United States District Court, D. South Carolina, Beaufort Division
Jul 15, 2024
9:21-cv-01498-DCC (D.S.C. Jul. 15, 2024)

Opinion

9:21-cv-01498-DCC

07-15-2024

Milciades Alcantara, Petitioner, v. Warden of McCormick Correctional Institution, Respondent.


ORDER

Donald C. Coggins, Jr. United States District Judge

Petitioner, proceeding pro se, is seeking habeas corpus relief pursuant to 28 U.S.C. § 2254. ECF No. 1. In accordance with 28 U.S.C. § 636(b) and Local Civil Rule 73.02(B)(2) (D.S.C.), this matter was referred to United States Magistrate Judge Molly H. Cherry for pre-trial proceedings and a Report and Recommendation (“Report”). On March 13, 2024, Respondent filed an Amended Motion for Summary Judgment. ECF No. 61. Petitioner filed a Response in Opposition, and Respondent filed a Reply. ECF Nos. 69, 70. On May 28, 2024, the Magistrate Judge issued a Report recommending that the Motion be granted and the Petition be dismissed with prejudice. ECF No. 75. Petitioner filed objections, and Respondent filed a Reply. ECF Nos. 79, 80.
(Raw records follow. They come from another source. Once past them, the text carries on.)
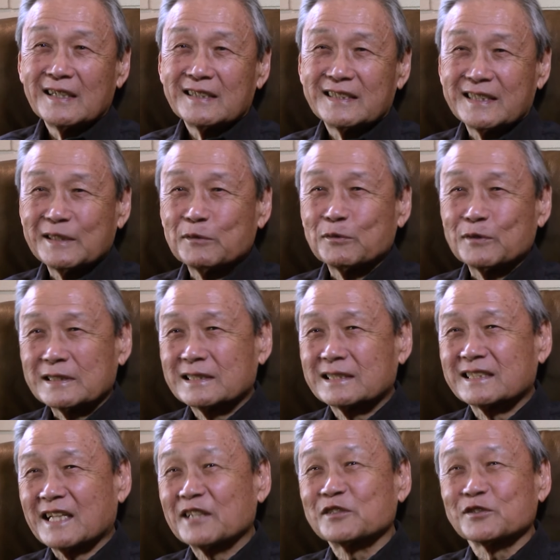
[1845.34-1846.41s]
she was
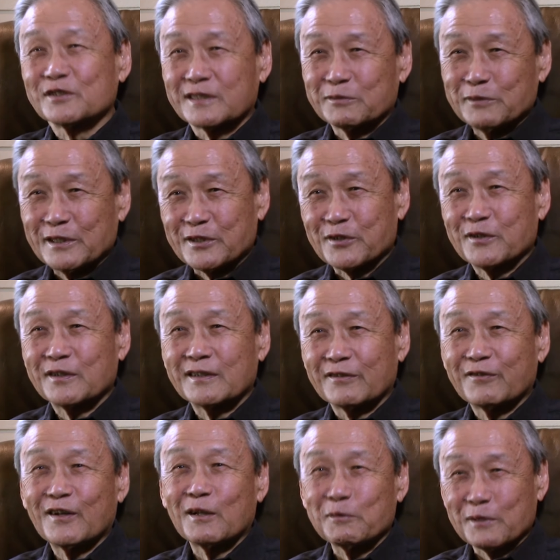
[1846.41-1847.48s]
scheduled to return the
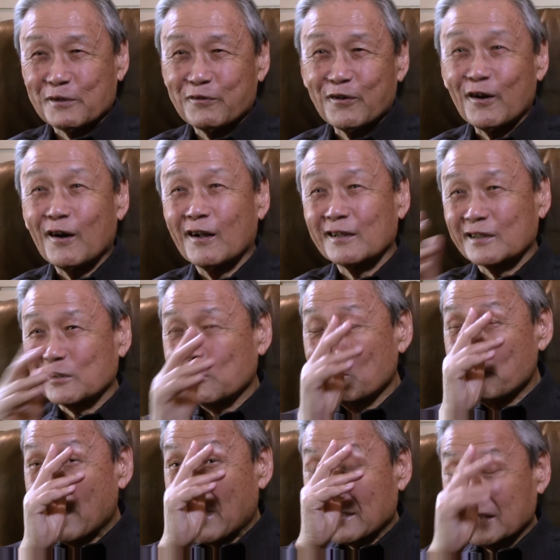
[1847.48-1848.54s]
following fall to go
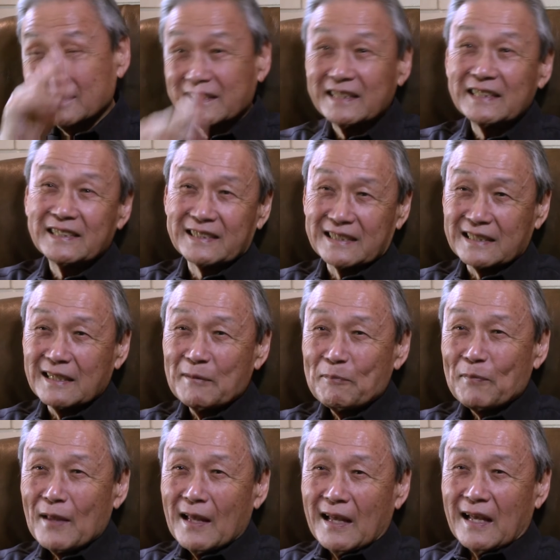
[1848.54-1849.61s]
back to teaching.
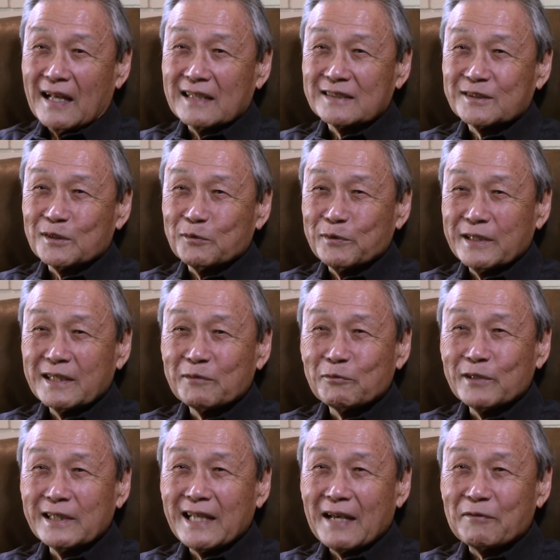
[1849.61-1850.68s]
And so we didn't
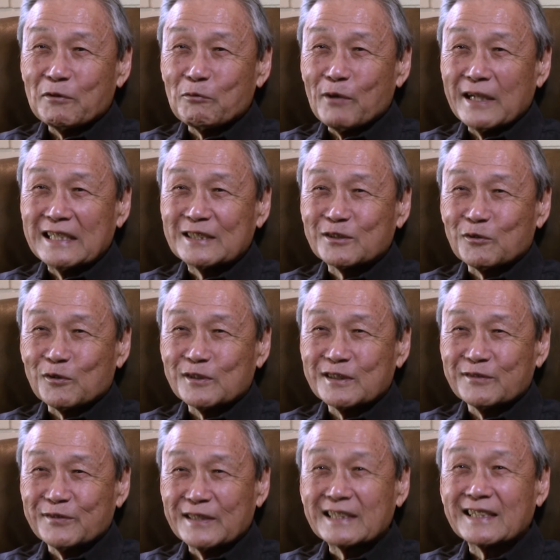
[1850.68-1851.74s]
really have a ready source
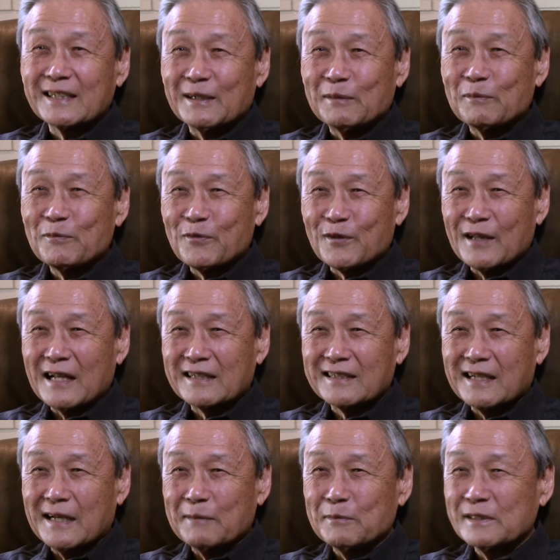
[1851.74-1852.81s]
of income for that
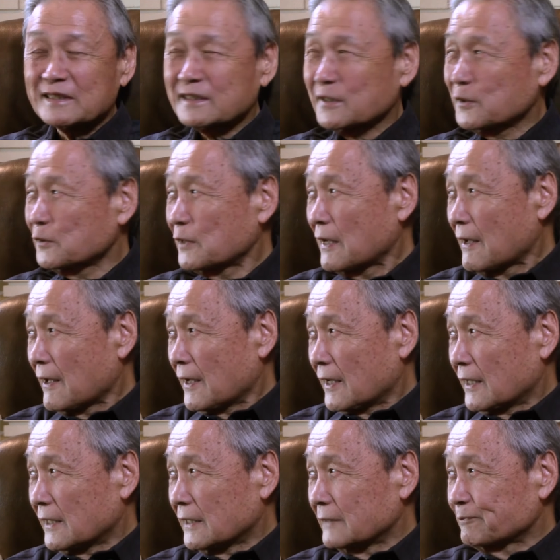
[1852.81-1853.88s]
time. And so
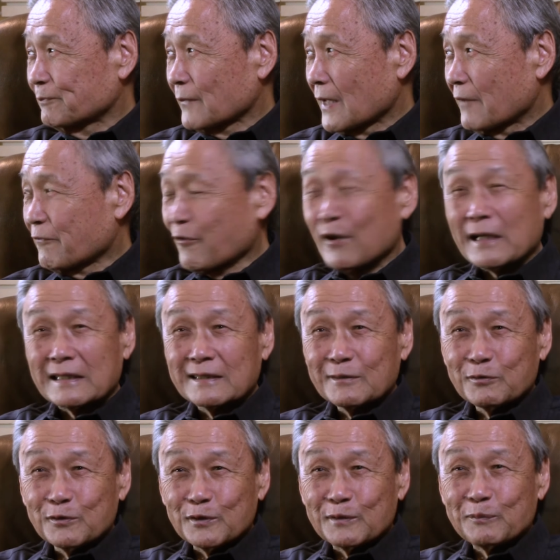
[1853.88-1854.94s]
a friend
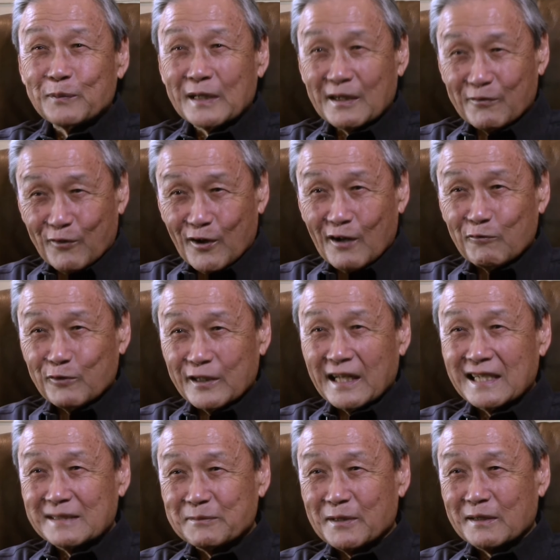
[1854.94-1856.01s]
who had been involved with
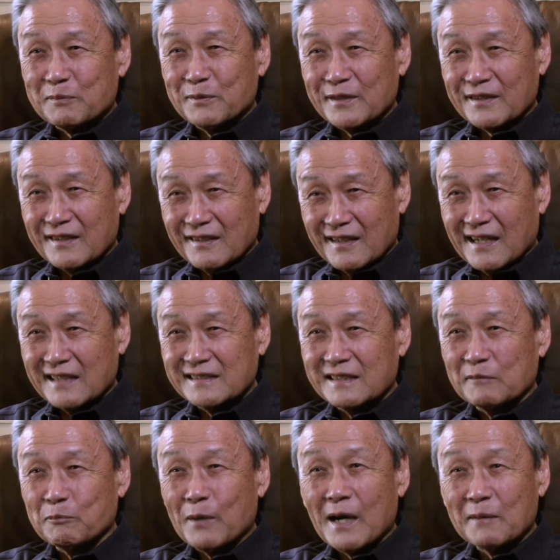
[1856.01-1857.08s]
Asian American Political Alliance,
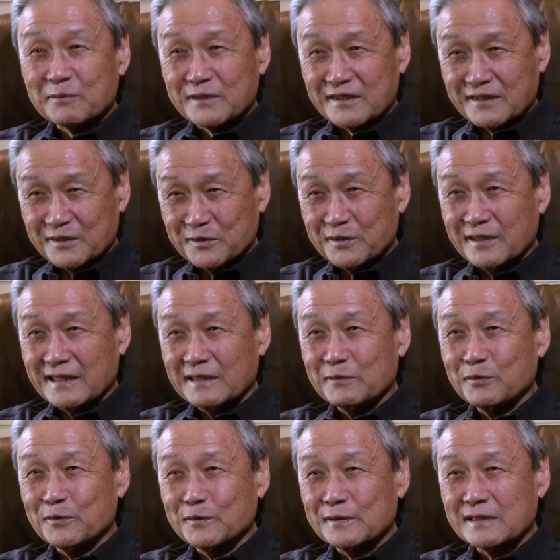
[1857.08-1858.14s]
Bob Suzuki,
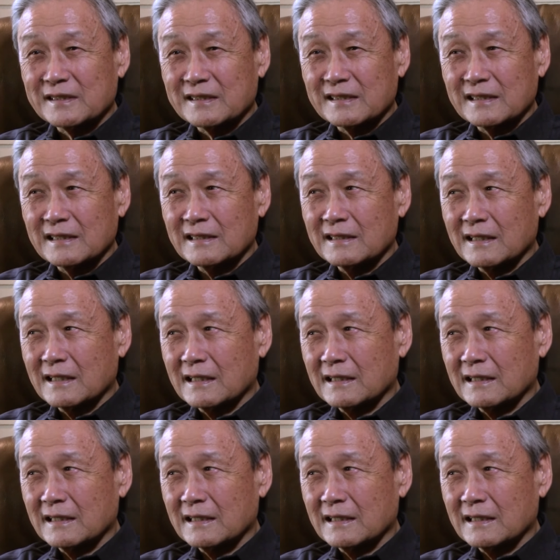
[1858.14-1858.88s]
who was the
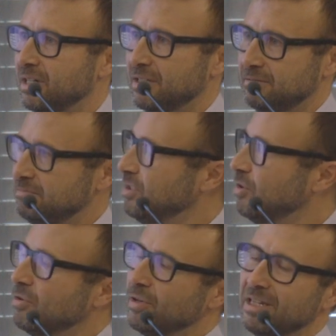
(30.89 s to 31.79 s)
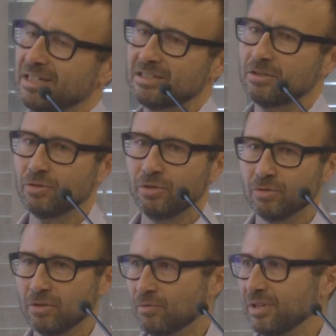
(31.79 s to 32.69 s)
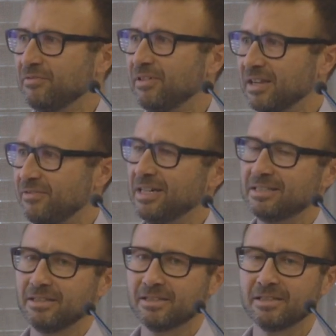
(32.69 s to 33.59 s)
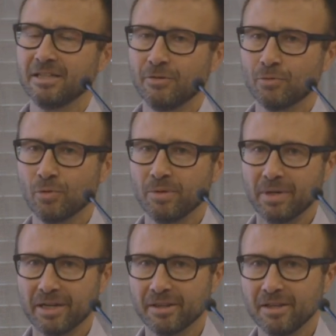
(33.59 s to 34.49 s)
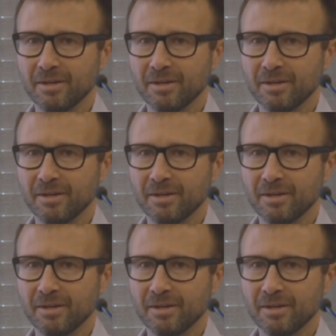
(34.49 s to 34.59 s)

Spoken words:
And you know, Craig has shown you already 5 assets through IPAD,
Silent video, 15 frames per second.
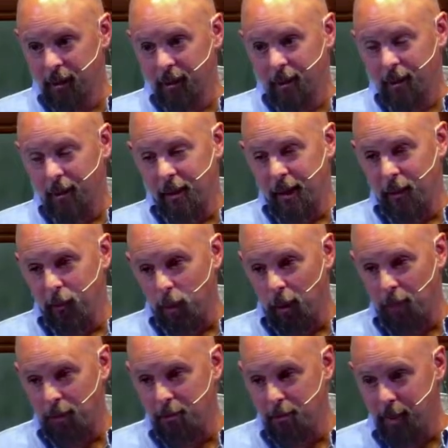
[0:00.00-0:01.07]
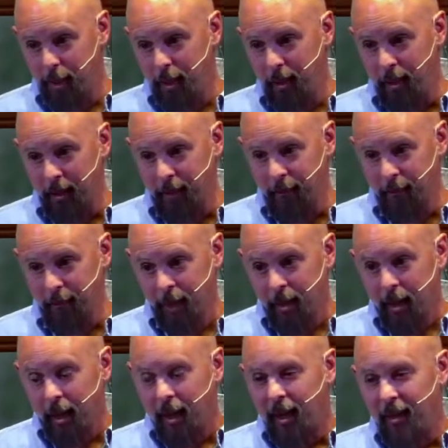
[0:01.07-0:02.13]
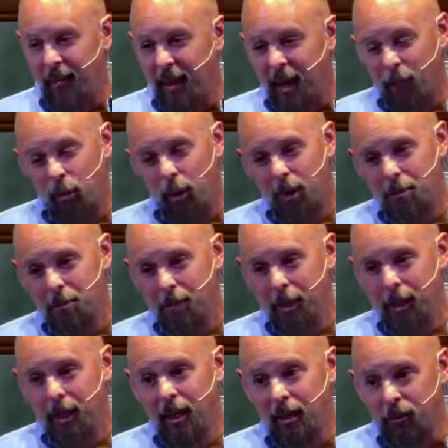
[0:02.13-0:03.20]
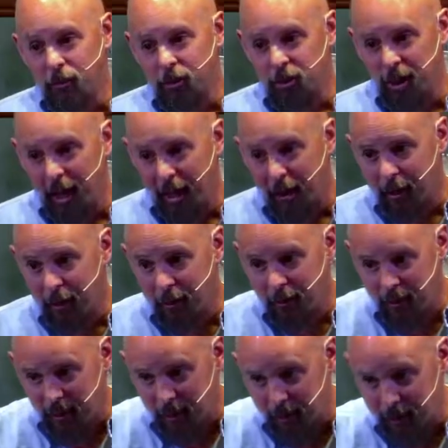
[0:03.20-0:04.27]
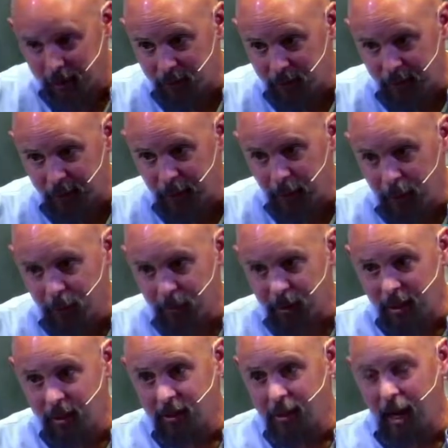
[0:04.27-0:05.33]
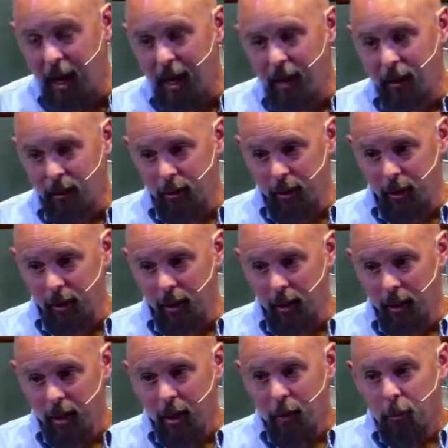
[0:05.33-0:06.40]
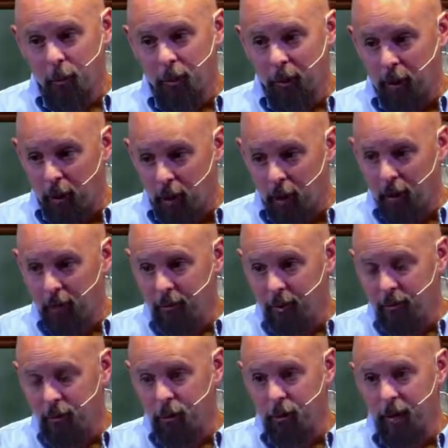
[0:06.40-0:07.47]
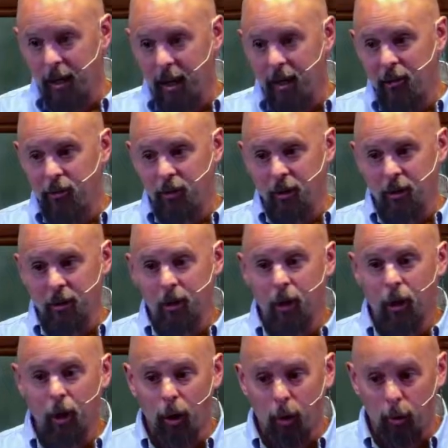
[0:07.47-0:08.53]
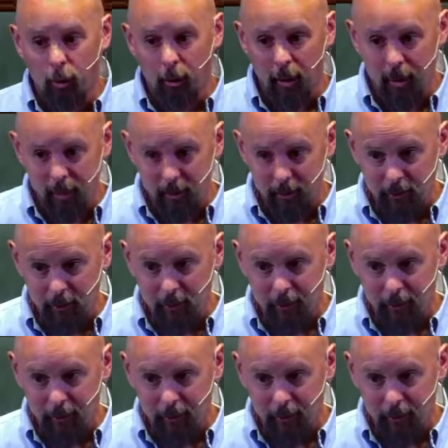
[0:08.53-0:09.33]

that one being. And that one being shares itself entirely with all of its creation, always.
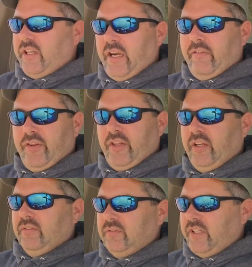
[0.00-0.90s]
get
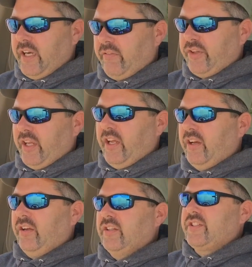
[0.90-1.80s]
everything get everything
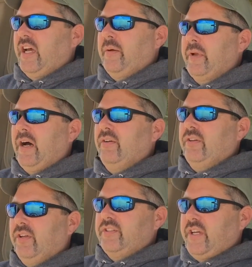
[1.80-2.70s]
in in good time and out
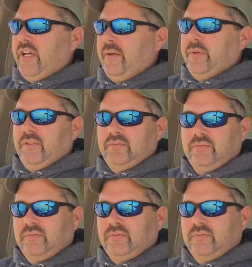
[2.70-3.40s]
in good time and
APPLICABLE LAW AND ANALYSIS

Standard of Review

The Magistrate Judge makes only a recommendation to this Court. The recommendation has no presumptive weight, and the responsibility to make a final determination remains with the Court. See Mathews v. Weber, 423 U.S. 261 (1976). The Court is charged with making a de novo determination of any portion of the Report of the Magistrate Judge to which a specific objection is made. The Court may accept, reject, or modify, in whole or in part, the recommendation made by the Magistrate Judge or recommit the matter to the Magistrate Judge with instructions. See 28 U.S.C. § 636(b). The Court will review the Report only for clear error in the absence of an objection. See Diamond v. Colonial Life & Accident Ins. Co., 416 F.3d 310, 315 (4th Cir. 2005) (stating that “in the absence of timely filed objection, a district court need not conduct a de novo review, but instead must only satisfy itself that there is no clear error on the face of the record in order to accept the recommendation.” (citation omitted)).

Habeas Corpus

Petitioner's claims are governed by 28 U.S.C. § 2254(d), which provides that his petition cannot be granted unless the claims “(1) resulted in a decision that was contrary to, or involved an unreasonable application of, clearly established Federal law, as determined by the Supreme Court of the United States; or (2) resulted in a decision that was based on an unreasonable determination of the facts in light of the evidence presented in the State court proceeding.” 28 U.S.C. § 2254(d). “[A] federal habeas court may not issue the writ simply because that court concludes in its independent judgment that the relevant state-court decision applied clearly established federal law erroneously or incorrectly. Rather, that application must also be unreasonable.” Williams v. Taylor, 529 U.S. 362, 411 (2000). Importantly, “a determination of a factual issue made by a State court shall be presumed to be correct,” and Petitioner has “the burden of rebutting the presumption of correctness by clear and convincing evidence.” 28 U.S.C. § 2254(e)(1).

Procedural Bypass

Procedural bypass, sometimes referred to as procedural bar or procedural default, is the doctrine applied when a petitioner seeks habeas corpus relief based on an issue he failed to raise at the appropriate time in state court, removing any further means of bringing that issue before the state courts. In such a situation, the petitioner has bypassed his state remedies and, as such, is procedurally barred from raising the issue in his federal habeas petition. See Smith v. Murray, 477 U.S. 527, 533 (1986). The United States Supreme Court has stated that the procedural bypass of a constitutional claim in earlier state proceedings forecloses consideration by the federal courts. Id. Bypass can occur at any level of the state proceedings if a state has procedural rules that bar its courts from considering claims not raised in a timely fashion. Id.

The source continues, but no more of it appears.